• [EXERCISE DESCRIPTION]:
A precise copy of the data is required, with every picture left out.

• [SOURCE RECORDS]:

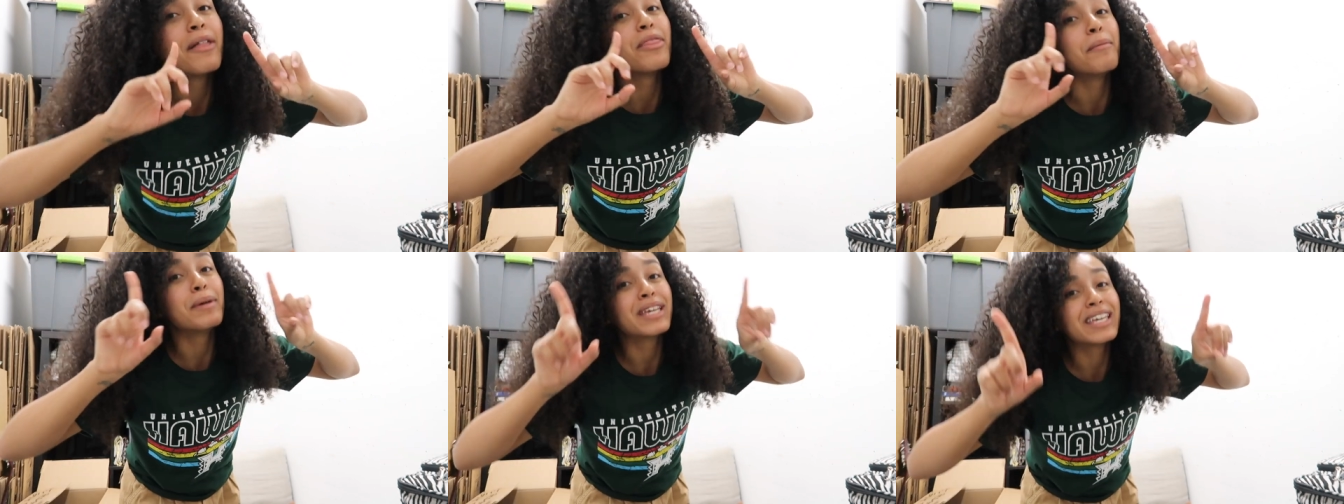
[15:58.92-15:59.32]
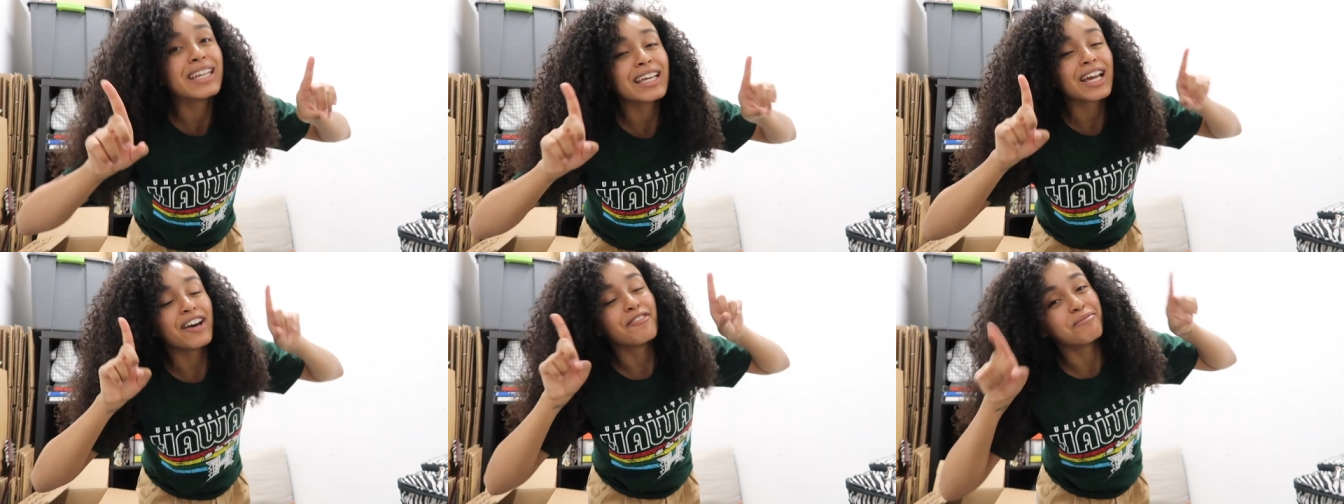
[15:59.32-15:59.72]
The
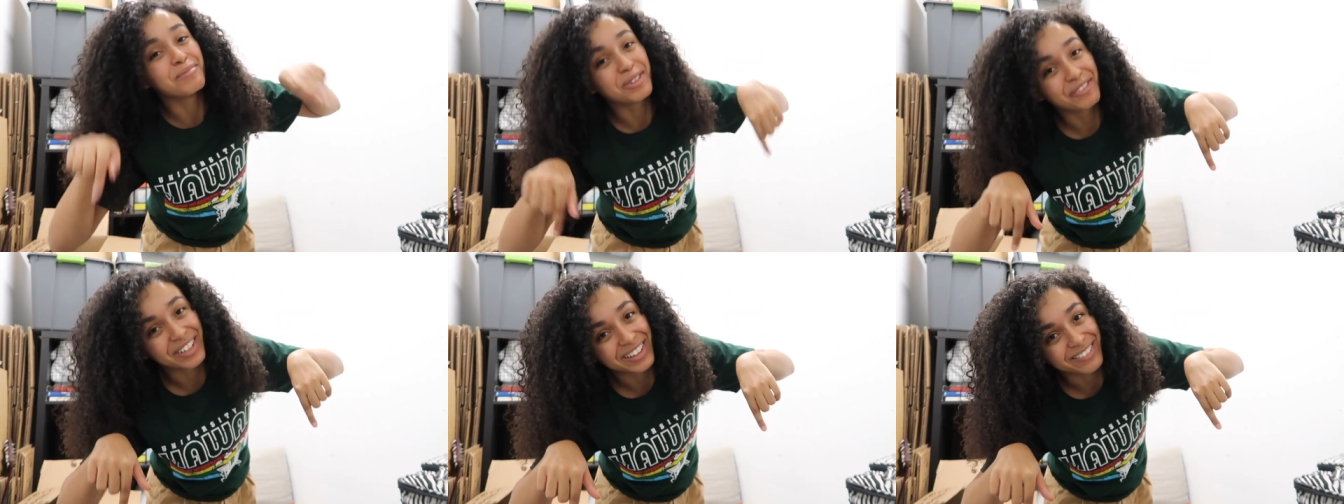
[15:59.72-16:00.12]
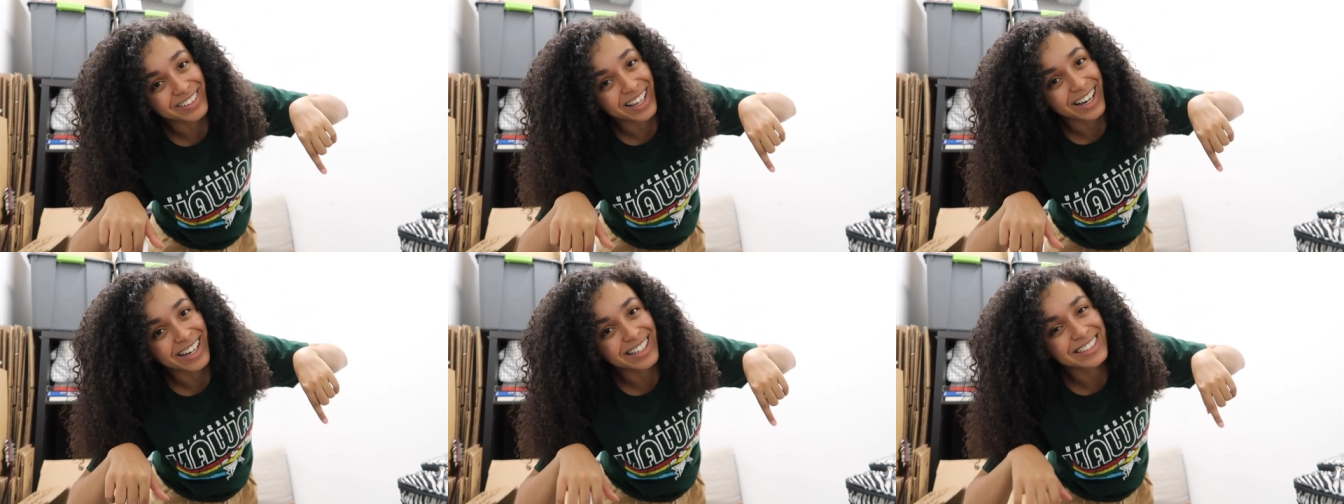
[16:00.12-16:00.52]
beginning of moving
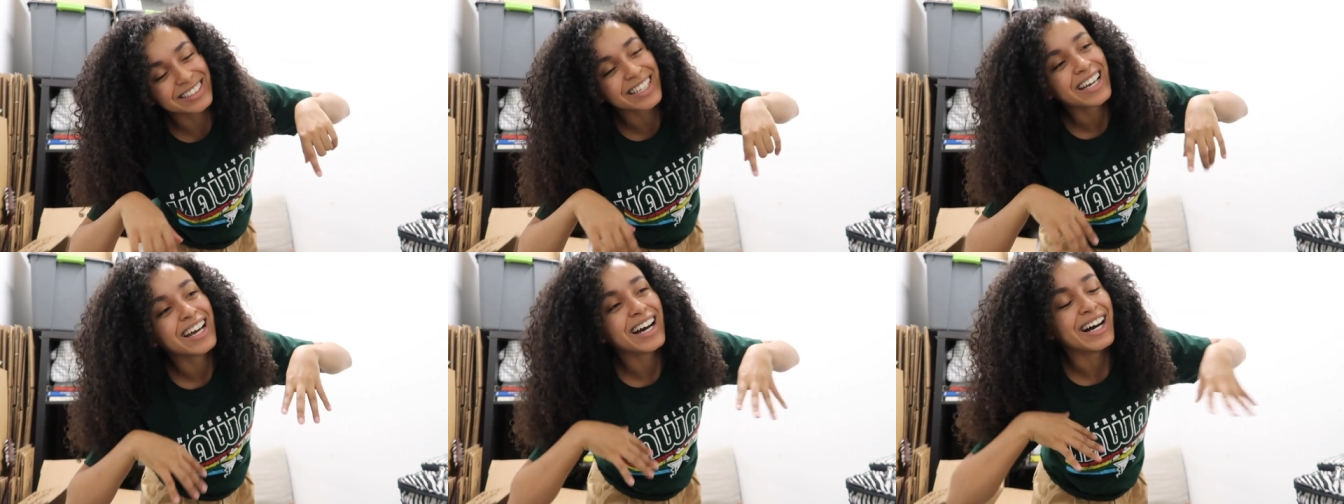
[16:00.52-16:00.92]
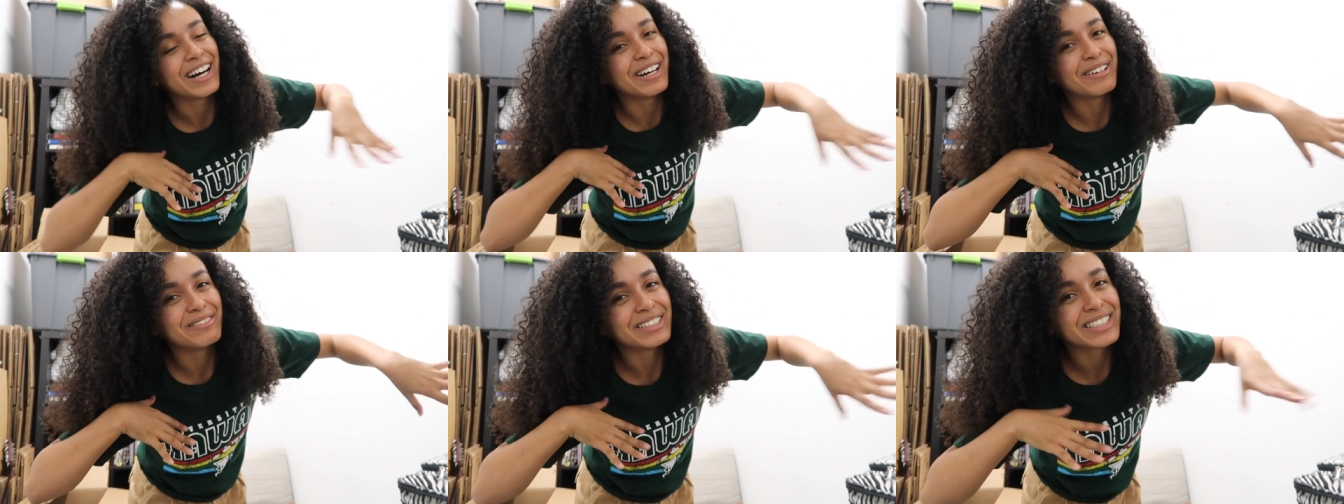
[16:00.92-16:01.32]
vlogs,
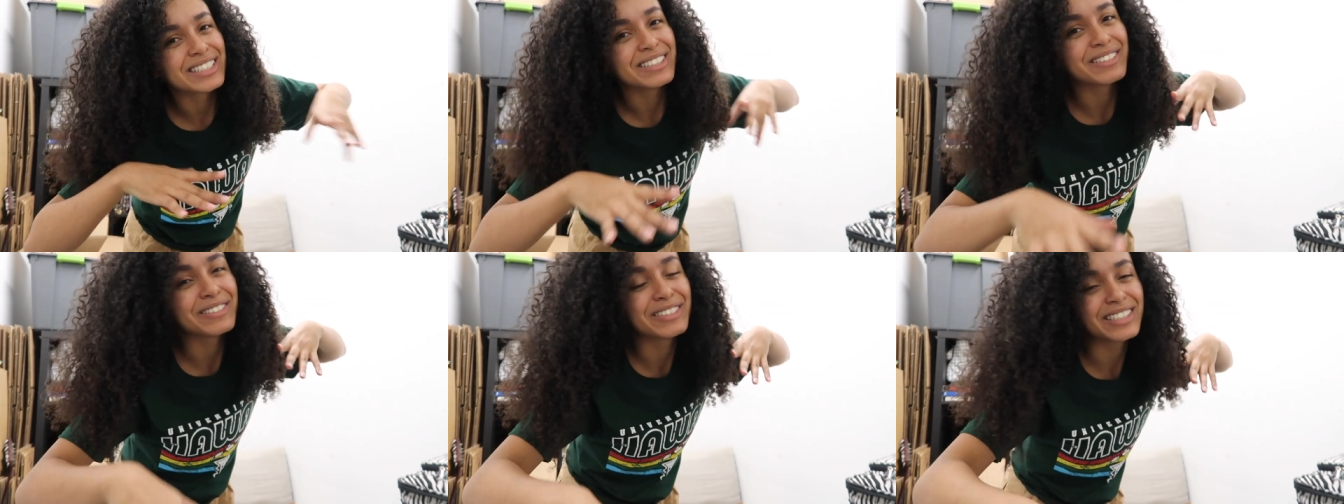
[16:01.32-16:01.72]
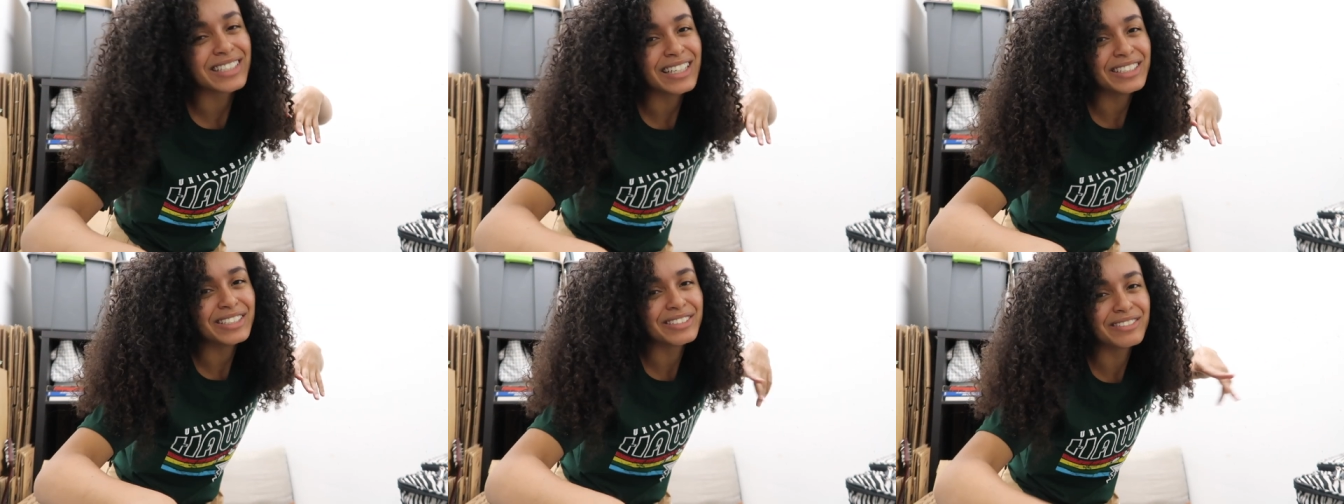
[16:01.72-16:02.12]
so
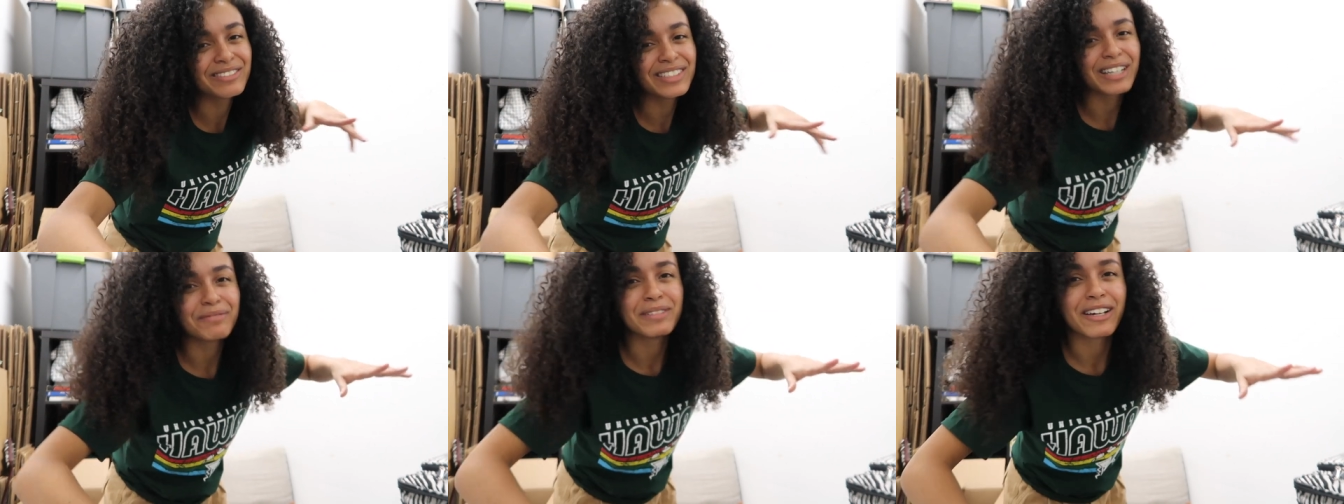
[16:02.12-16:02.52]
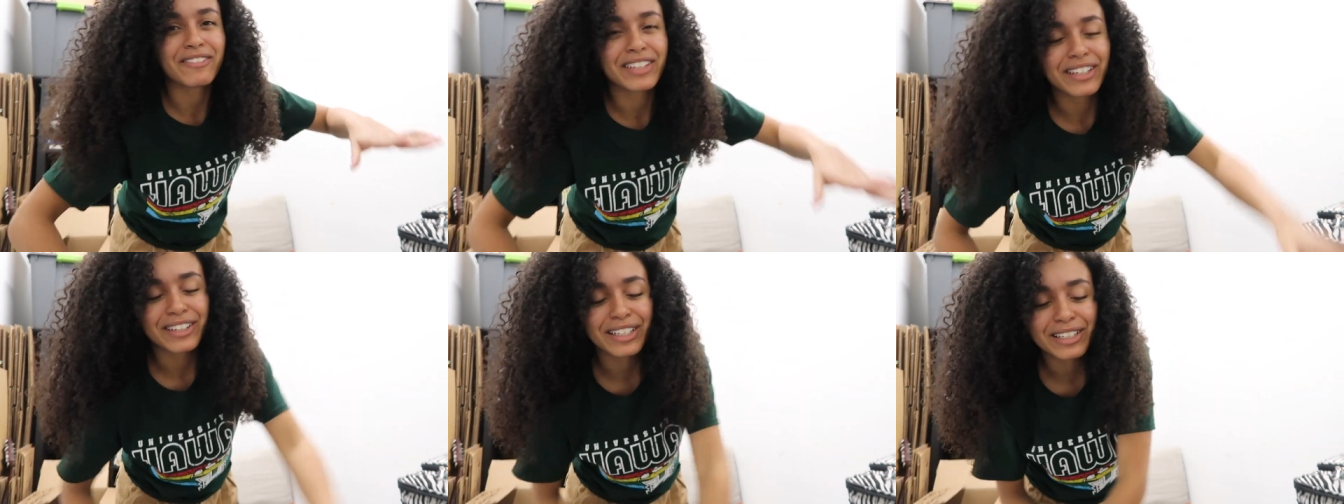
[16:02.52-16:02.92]
stay tuned. I'm definitely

• [FINISHED TASK]:
[15:58.92-15:59.32]
[15:59.32-15:59.72]
The
[15:59.72-16:00.12]
[16:00.12-16:00.52]
beginning of moving
[16:00.52-16:00.92]
[16:00.92-16:01.32]
vlogs,
[16:01.32-16:01.72]
[16:01.72-16:02.12]
so
[16:02.12-16:02.52]
[16:02.52-16:02.92]
stay tuned. I'm definitely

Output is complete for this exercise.